[WHAT YOU HAVE TO DO]: What are the lines from the one with "[40:50.50-40:51.50]" through the end of the records below, written out exactly and without the pictures?

[Collected data]:
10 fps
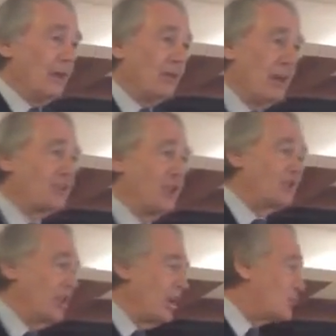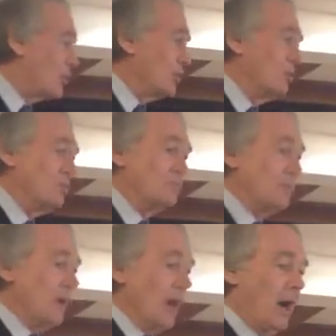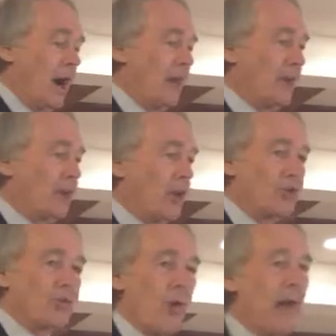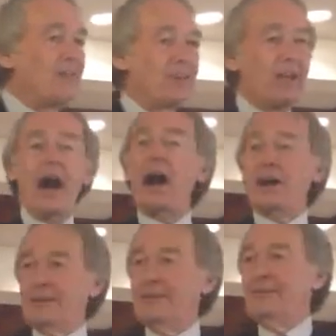This is an issue uh, that goes right to the heart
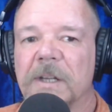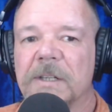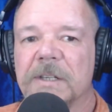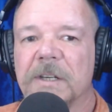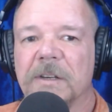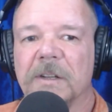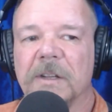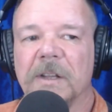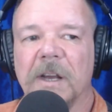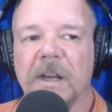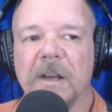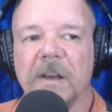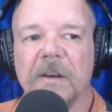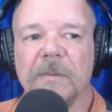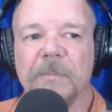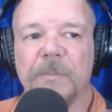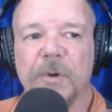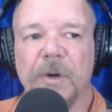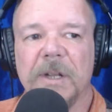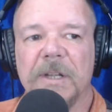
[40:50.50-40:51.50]
like a
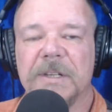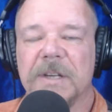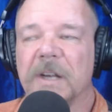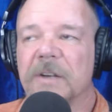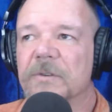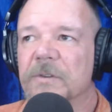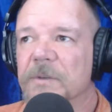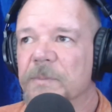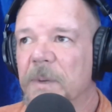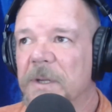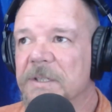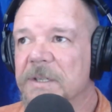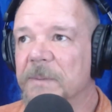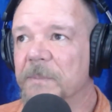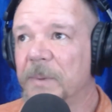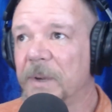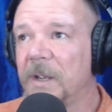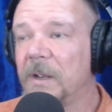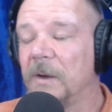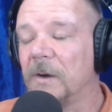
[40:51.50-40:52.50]
pretty dangerous place to
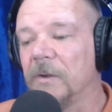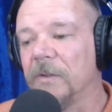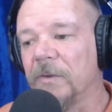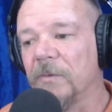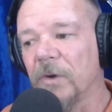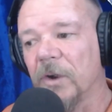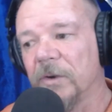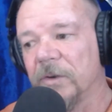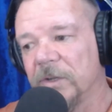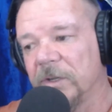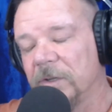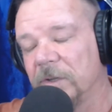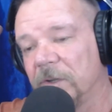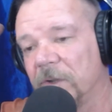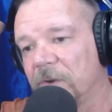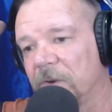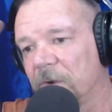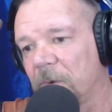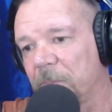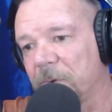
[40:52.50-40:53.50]
be on the road. You're
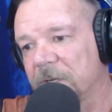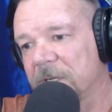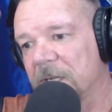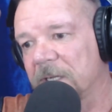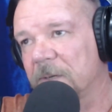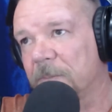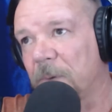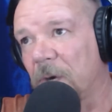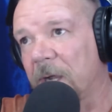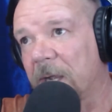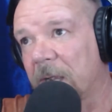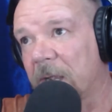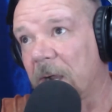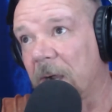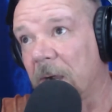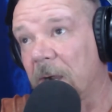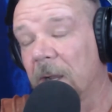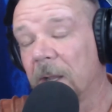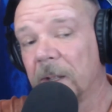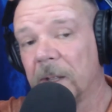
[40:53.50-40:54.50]
not protected by a
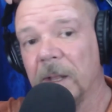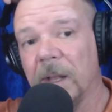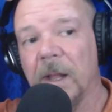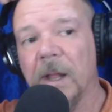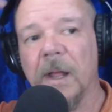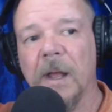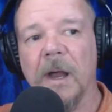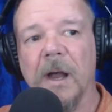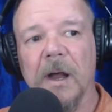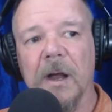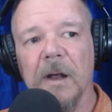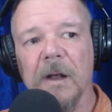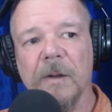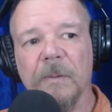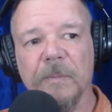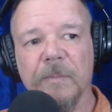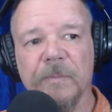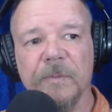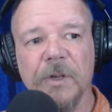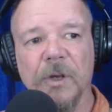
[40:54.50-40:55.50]
car,
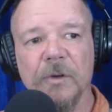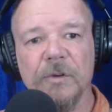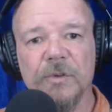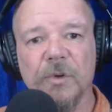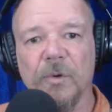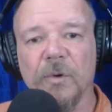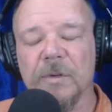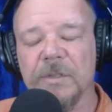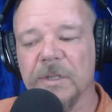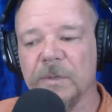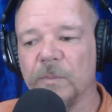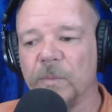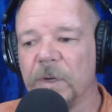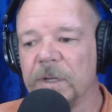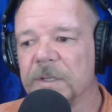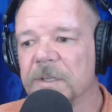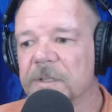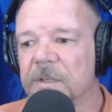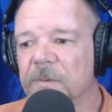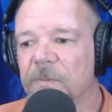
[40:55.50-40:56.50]
you know, doors and
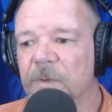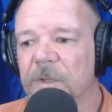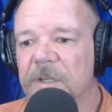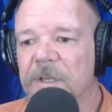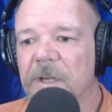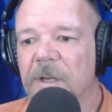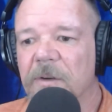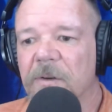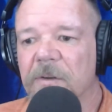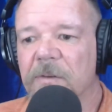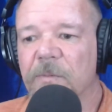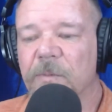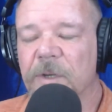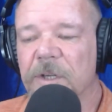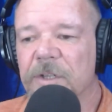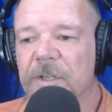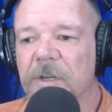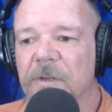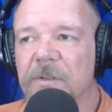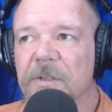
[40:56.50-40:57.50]

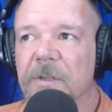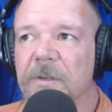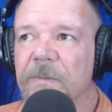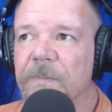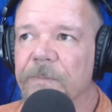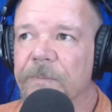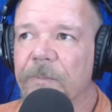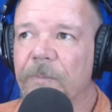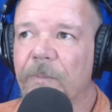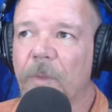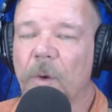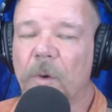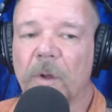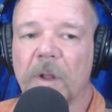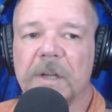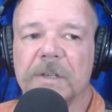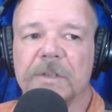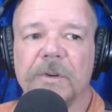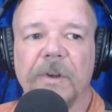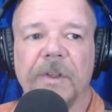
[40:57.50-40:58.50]
windshields and all
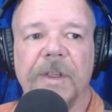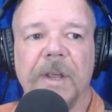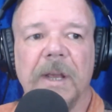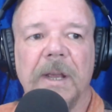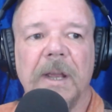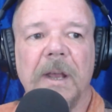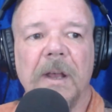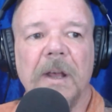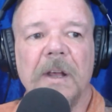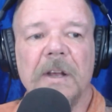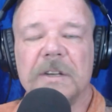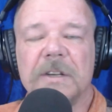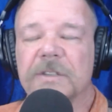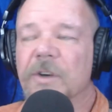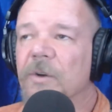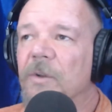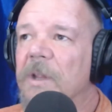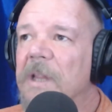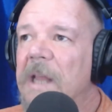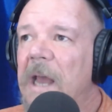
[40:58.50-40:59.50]
that sort of thing.
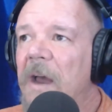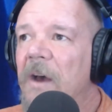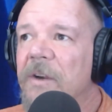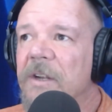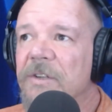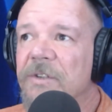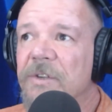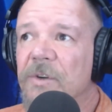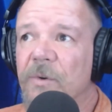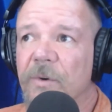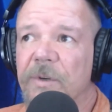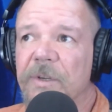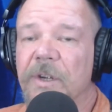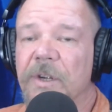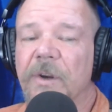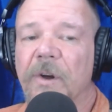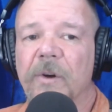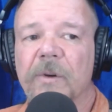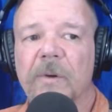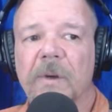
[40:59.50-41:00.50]
So loud is good, you
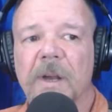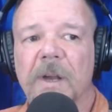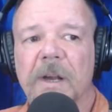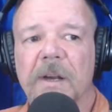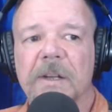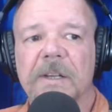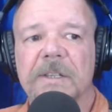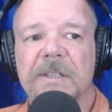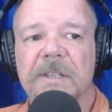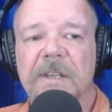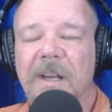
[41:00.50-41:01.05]
know. It's like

[OUTPUT FOR THIS EXERCISE]:
[40:50.50-40:51.50]
like a
[40:51.50-40:52.50]
pretty dangerous place to
[40:52.50-40:53.50]
be on the road. You're
[40:53.50-40:54.50]
not protected by a
[40:54.50-40:55.50]
car,
[40:55.50-40:56.50]
you know, doors and
[40:56.50-40:57.50]

[40:57.50-40:58.50]
windshields and all
[40:58.50-40:59.50]
that sort of thing.
[40:59.50-41:00.50]
So loud is good, you
[41:00.50-41:01.05]
know. It's like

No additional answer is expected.